NEWS

La Jolla Bird Droppings Drive Homeowners And Tourists Away From Scenic California Retreat

04/08/2013 12:25 EDT | Updated 04/08/2013 12:54 EDT

When Mitt Romney wants to get away from it all, he tucks away in 3,000 square-foot estate in picturesque La Jolla, California.

The former U.S. presidential candidate is among a handful of billionaires who flock to the posh seaside community to soak up a stunning Pacific vista — and, lately, scrunch up their noses.

Thousands of brown pelicans, cormorants and sea lions have also reportedly found a welcome retreat in those ocean bluffs, turning La Jolla into a real breath-taker.

"We've had to relocate tables inside because when people go out to the patio, some are like 'Oh my God. I can't handle the smell,'" restauranteur Christina Collignon told the Associated Press.

The seafood restaurant where she works stands on a cliff overlooking rocks caked in bird droppings — an increasingly familiar sight in the city of about 50,000 people.

la jolla bird droppings

Indeed, the situation has gotten so dire a local radio host has formed a 'poop patrol' to help dig the community out. After he took the first shift, grateful residents reportedly named a sandwich in his honour.

'It smells like something dead,' tourist Meghan Brummett, told the Daily Mirror, as she gazed upon the devastation.

Actually, that would be the smell of a renewed lease on life.

In the 1970s, the brown pelican was hovering near extinction thanks to the liberal use of the pesticide DDT. To revive their numbers, La Jolla enacted strict environmental legislation that has since allowed the pelican to surge back. With a population at around 650,000, the species was removed from the endangered species list in 2010.

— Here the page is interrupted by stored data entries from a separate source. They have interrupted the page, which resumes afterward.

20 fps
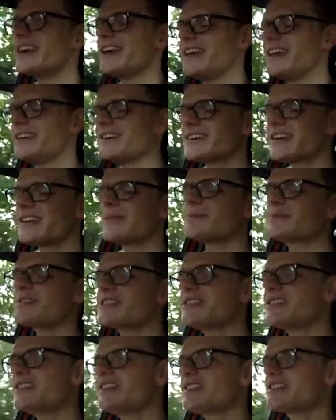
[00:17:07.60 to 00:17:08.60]
it comes
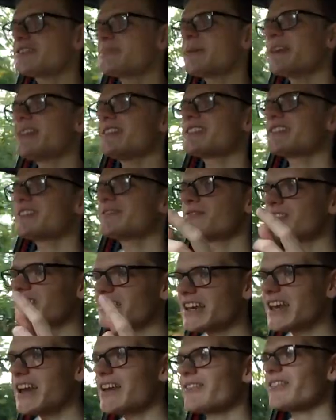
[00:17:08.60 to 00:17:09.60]
at the expense of
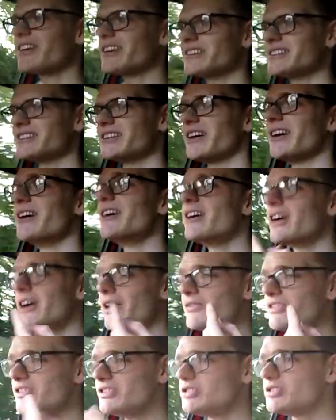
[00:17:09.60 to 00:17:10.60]
character,
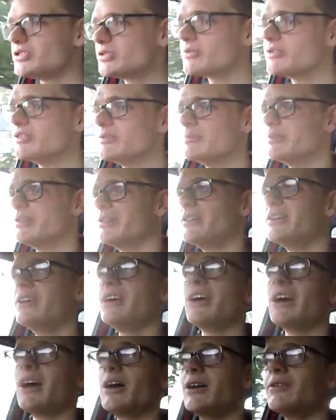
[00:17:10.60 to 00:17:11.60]
of
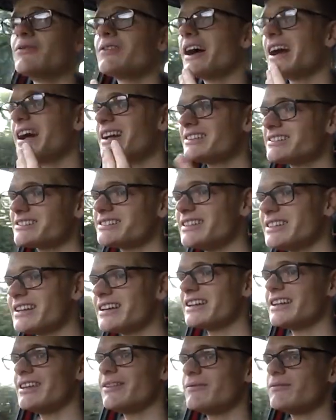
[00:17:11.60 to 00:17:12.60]
enjoyment, of actually
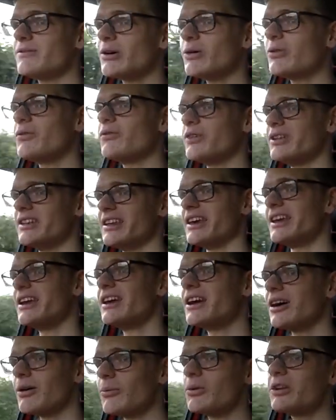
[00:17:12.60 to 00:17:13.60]
getting involved with it.
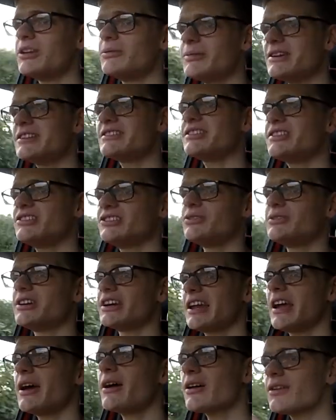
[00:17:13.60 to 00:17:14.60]
And what it means is you
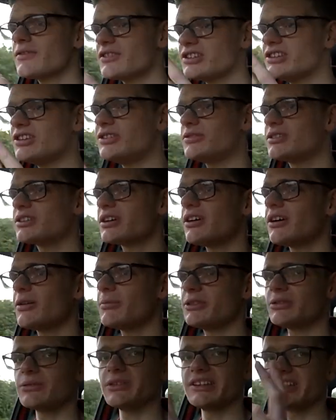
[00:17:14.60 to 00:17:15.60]
get out of a new car
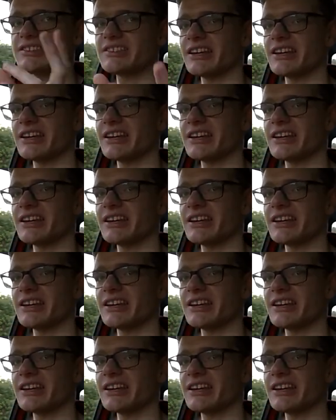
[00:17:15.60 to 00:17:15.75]
with all thisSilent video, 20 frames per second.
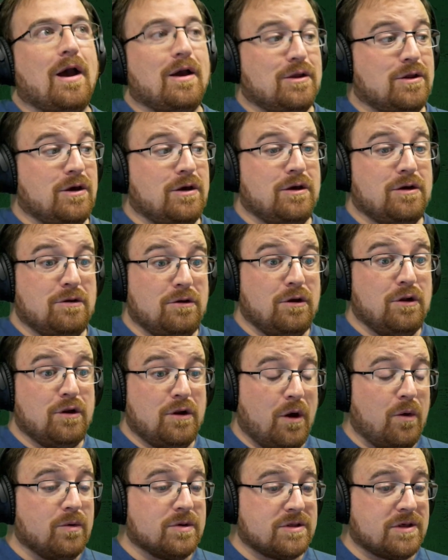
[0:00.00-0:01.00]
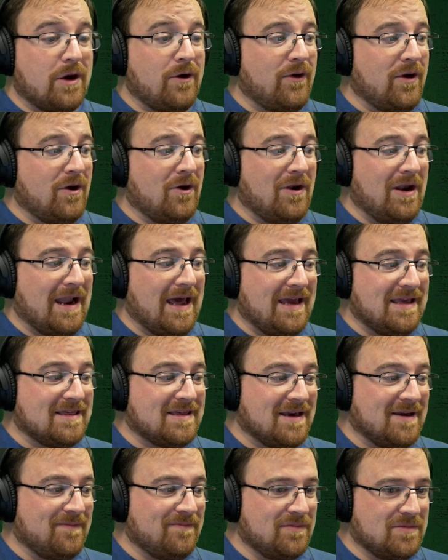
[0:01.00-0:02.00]
you know what's going on
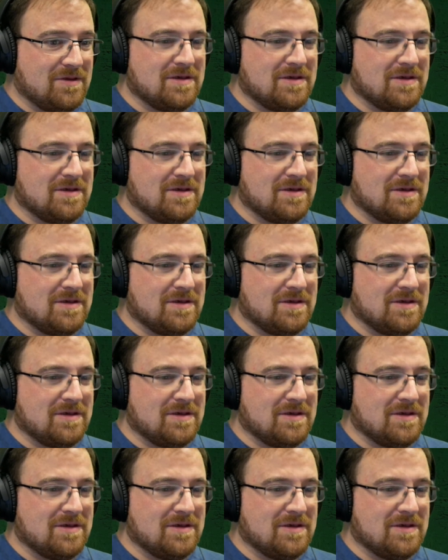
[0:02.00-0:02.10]
later,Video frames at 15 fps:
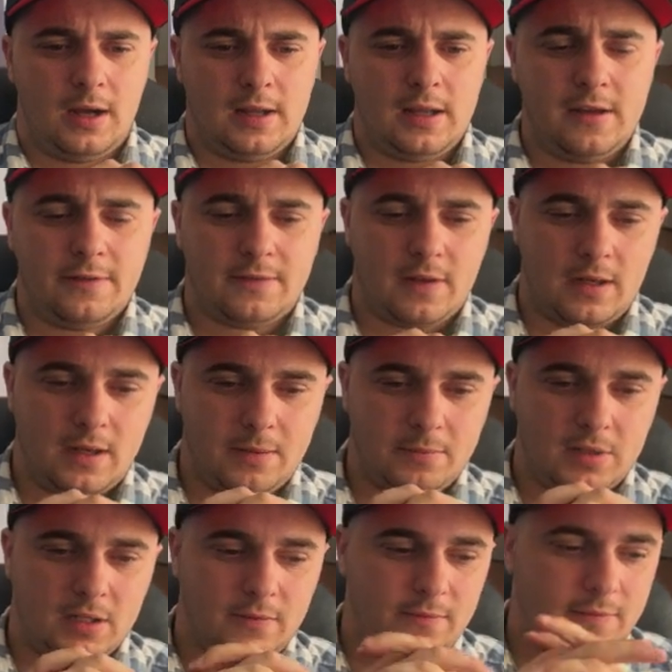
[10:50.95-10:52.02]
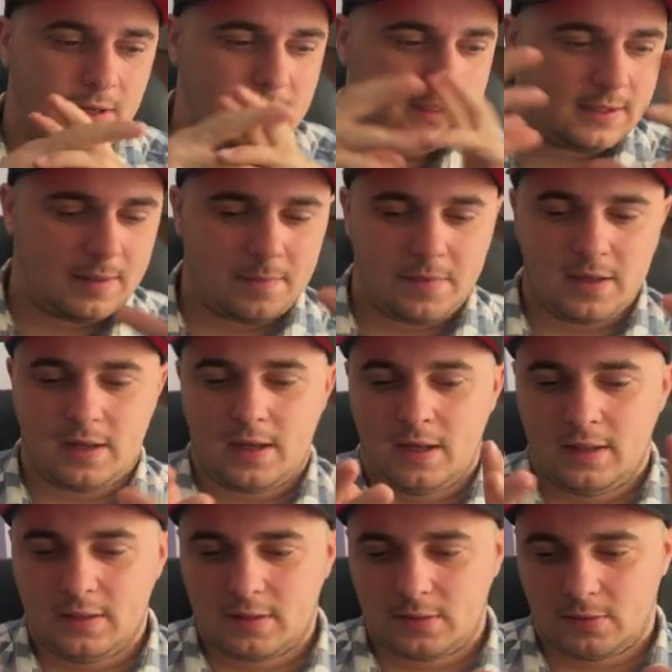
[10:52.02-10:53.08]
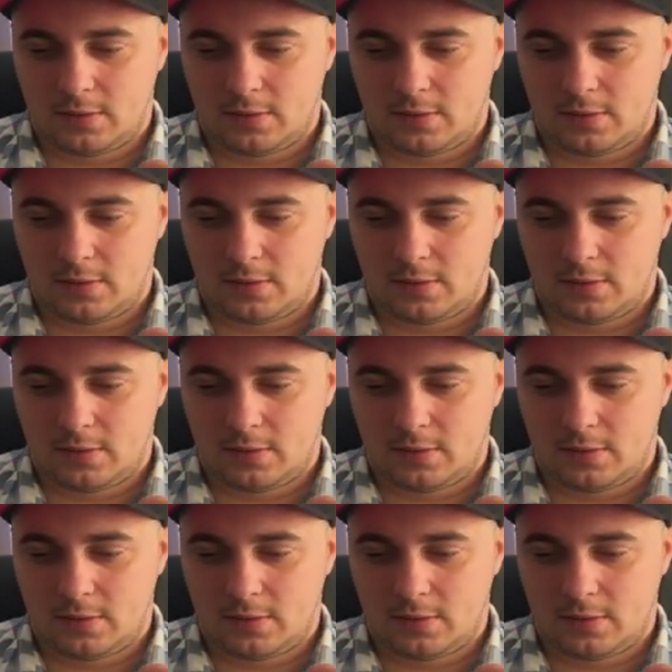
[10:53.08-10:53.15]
If I'm gonna find something else,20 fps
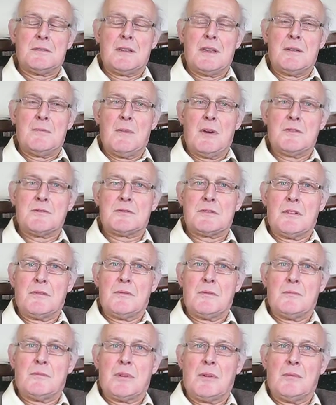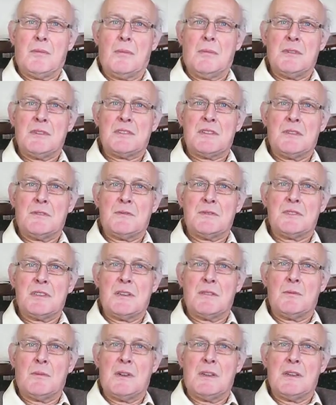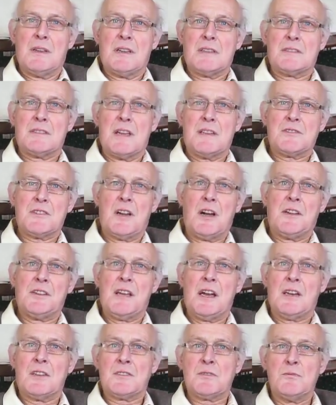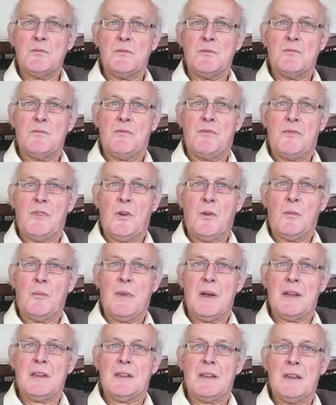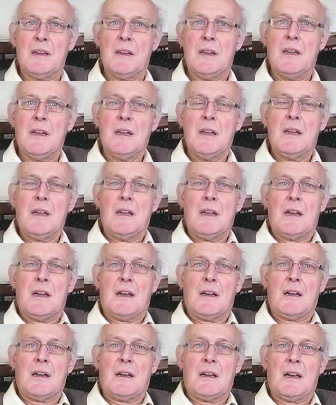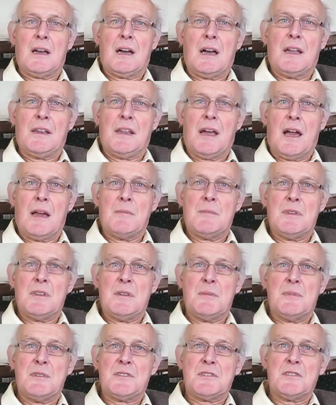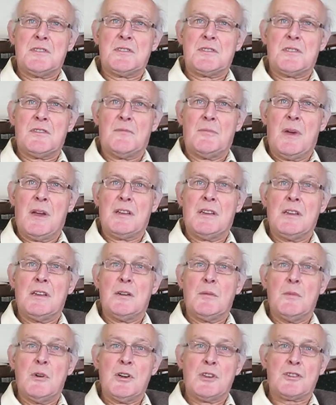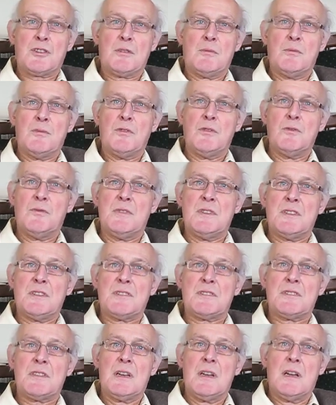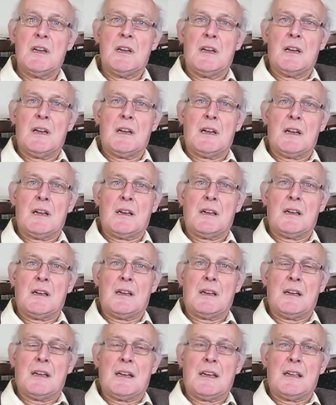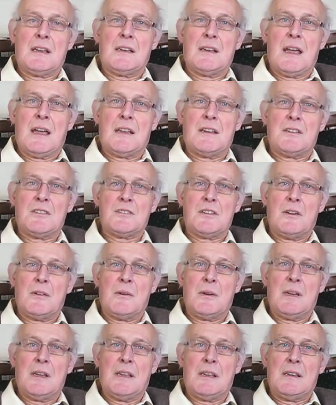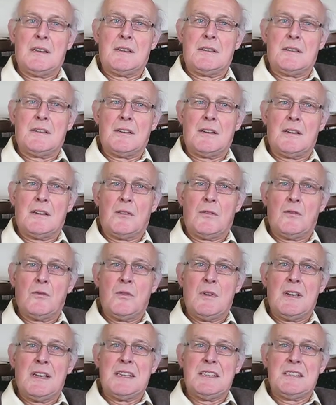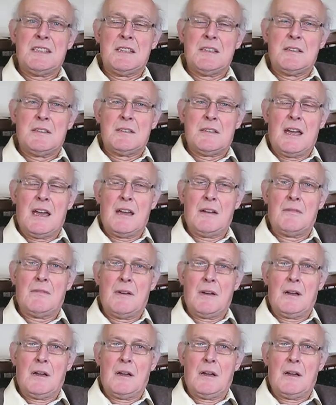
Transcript: they most often probably sort of said, well, yes, that's art house filmmaking, and I'm in the business of making commercial movies, and so it really didn't have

But with prosperity comes poop.

Telling a local newspaper the droppings are "a potential public health disaster" restaurant owner George Hauer has started an online petition hoping to convince city authorities to take action.

“I’ve lived here my whole life, and the smell from the birds has never, ever been as bad as it is now,” business owner Megan Heine told the New York Times.